Prophylactic Treatment for Parents Reduces Babies’ Risk of Infection

Johns Hopkins infectious disease specialist Aaron Milstone’s newest research focuses on parents as reservoirs for NICU infections.

Long before the coronavirus pandemic began, other infectious disease threats lurked in hospitals and continue to do so. That’s why infectious disease specialist Aaron Milstone is vigilant about washing his hands as he sees patient after patient in the neonatal intensive care unit (NICU). He also regularly dons isolation gowns, masks, and gloves. His clinician colleagues — other doctors, nurses, trainees, and technicians — all take these precautions as well, steps they’re rigorously taught in training to prevent the transfer of germs that can make their young patients sick. However, he says, there’s one prominent group of frequent visitors to the NICU who do not meticulously undertake these safety measures: parents.

“We educate healthcare workers on infection prevention, track events, give them data and make action plans, but we’re not even reminding parents about washing their hands,” Milstone says.

“We know parents are reservoirs about introducing infections to their children, but we don’t usually treat parents with the same rigor that we do healthcare workers.”

Staphylococcus aureus, a bacterial species that harmlessly affects about a third of most adults, can be devastating to babies with weak immune systems, he explains. Studies show that up to 3.7% of very low birthweight babies in NICUs get S. aureus infections during their stay, and up to a quarter of these young patients die.

But a new study led by Milstone and published in the Jan. 28, 2020 Journal of the American Medical Association, shows how effective treating NICU parents can be for reducing their potential to unwittingly introduce infection. Employing a quick and painless intervention, providers in the Johns Hopkins NICU significantly cut infection rates of S. aureus transferred directly from parents.

Over a four-year period, from November 2014 to December 2018, the researchers screened parents whose babies were admitted to the Johns Hopkins NICU to see if they were carriers for S. aureus. If either or both tested positive, the researchers genotyped their bacteria and then randomized both parents to one of two groups: The “intervention” group participants were instructed to put antibiotic ointment in their noses — a common site that these bacteria colonize — and to wipe their hands with antibiotic-impregnated cloths before they entered the NICU. The “control” group placed petroleum jelly in their noses and wiped their hands with soap cloths. Parents were unaware of which group they were assigned to.

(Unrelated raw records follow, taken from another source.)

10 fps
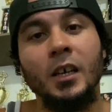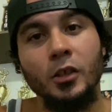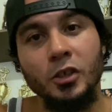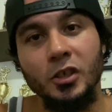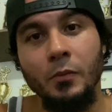
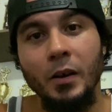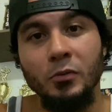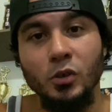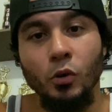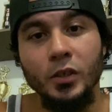The gym I
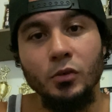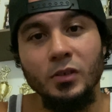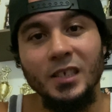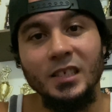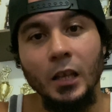was going to,
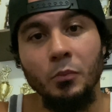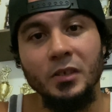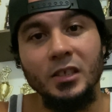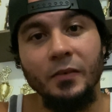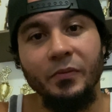6
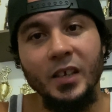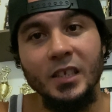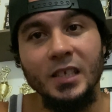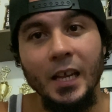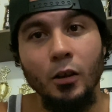Elements of
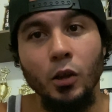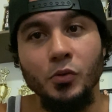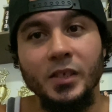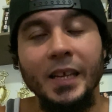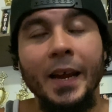Fitness, had
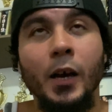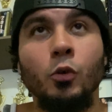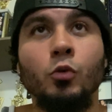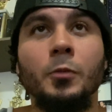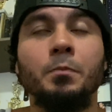closed
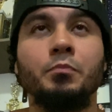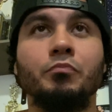down.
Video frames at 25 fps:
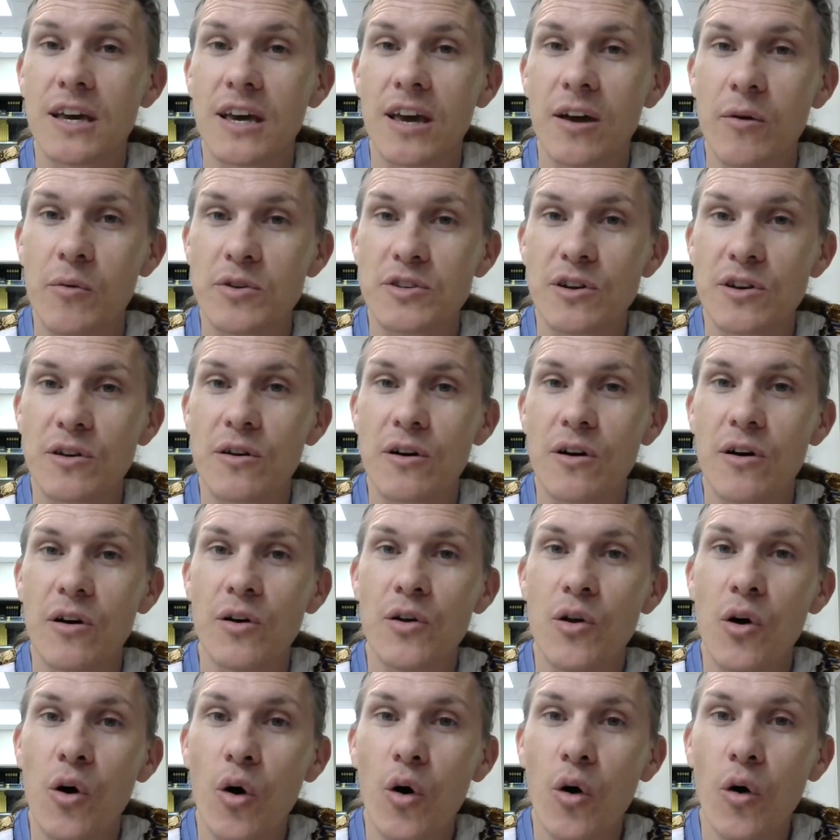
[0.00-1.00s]
It was an
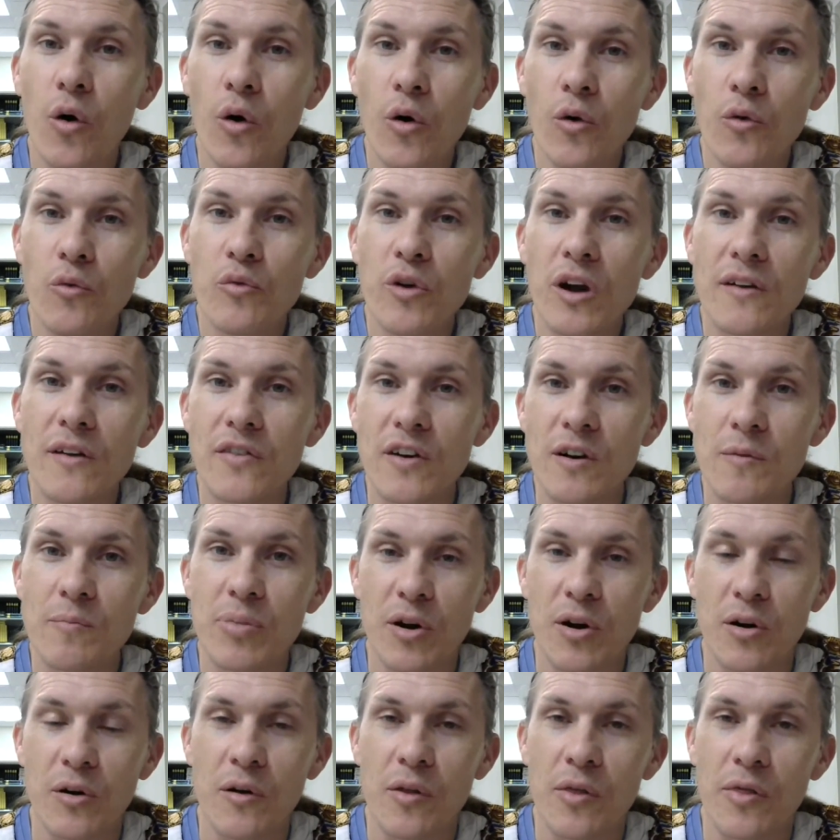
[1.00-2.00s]
old river
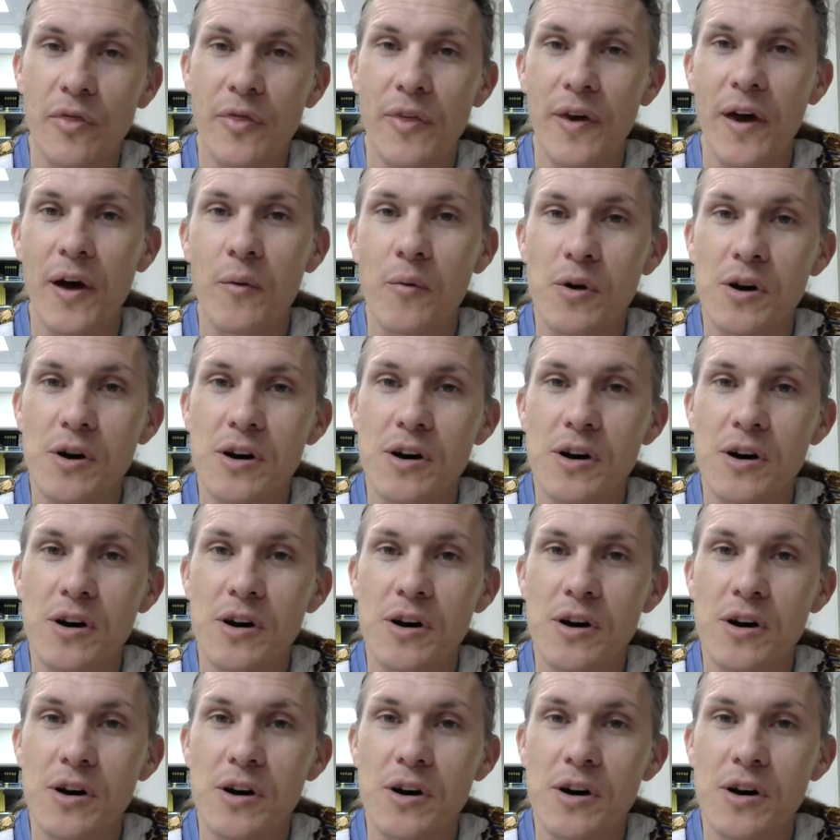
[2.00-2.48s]
boat that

When Milstone and his colleagues analyzed the data, they found that about 58% of babies who developed S. aureus infections caught them from their parents, evident because the genotypes of the strains matched. However, babies whose parents were in the intervention group had about half the rates of S. aureus infections caught from parents as those in the control group — a testament to the effectiveness of this simple prophylactic treatment, Milstone says.

Over the years, he and his team have developed a number of other seemingly simple but powerfully protective interventions that can cut infection rates in these very young and vulnerable patients, he adds. They’ve published studies showing that having parents and other care providers bathe pediatric ICU babies using a special antibiotic solution, rather than regular soap, can cut blood-borne infections by a third. He and his team have further cut infections by screening all NICU babies for not only methicillin resistant S. aureus (a strain commonly known as MRSA, which is resistant to a common antibiotic used to treat these infections), but also for susceptible strains of S. aureus, which kill three times as many pediatric patients each year. They also screen all the clinicians who treat PICU and NICU babies. Babies and providers who test positive receive nasal antibiotic ointment.

Milstone says that he and his team will continue to search for ways to incrementally bring his patients’ hospital-acquired infection rates as close to zero as possible.

“For me, the most rewarding part of these strategies is not having to tell a family, ‘I’m sorry, your kid got a hospital onset infection, a surgical site infection, or a blood-borne infection.’ I don’t want to have to apologize to families for infections that potentially are preventable.”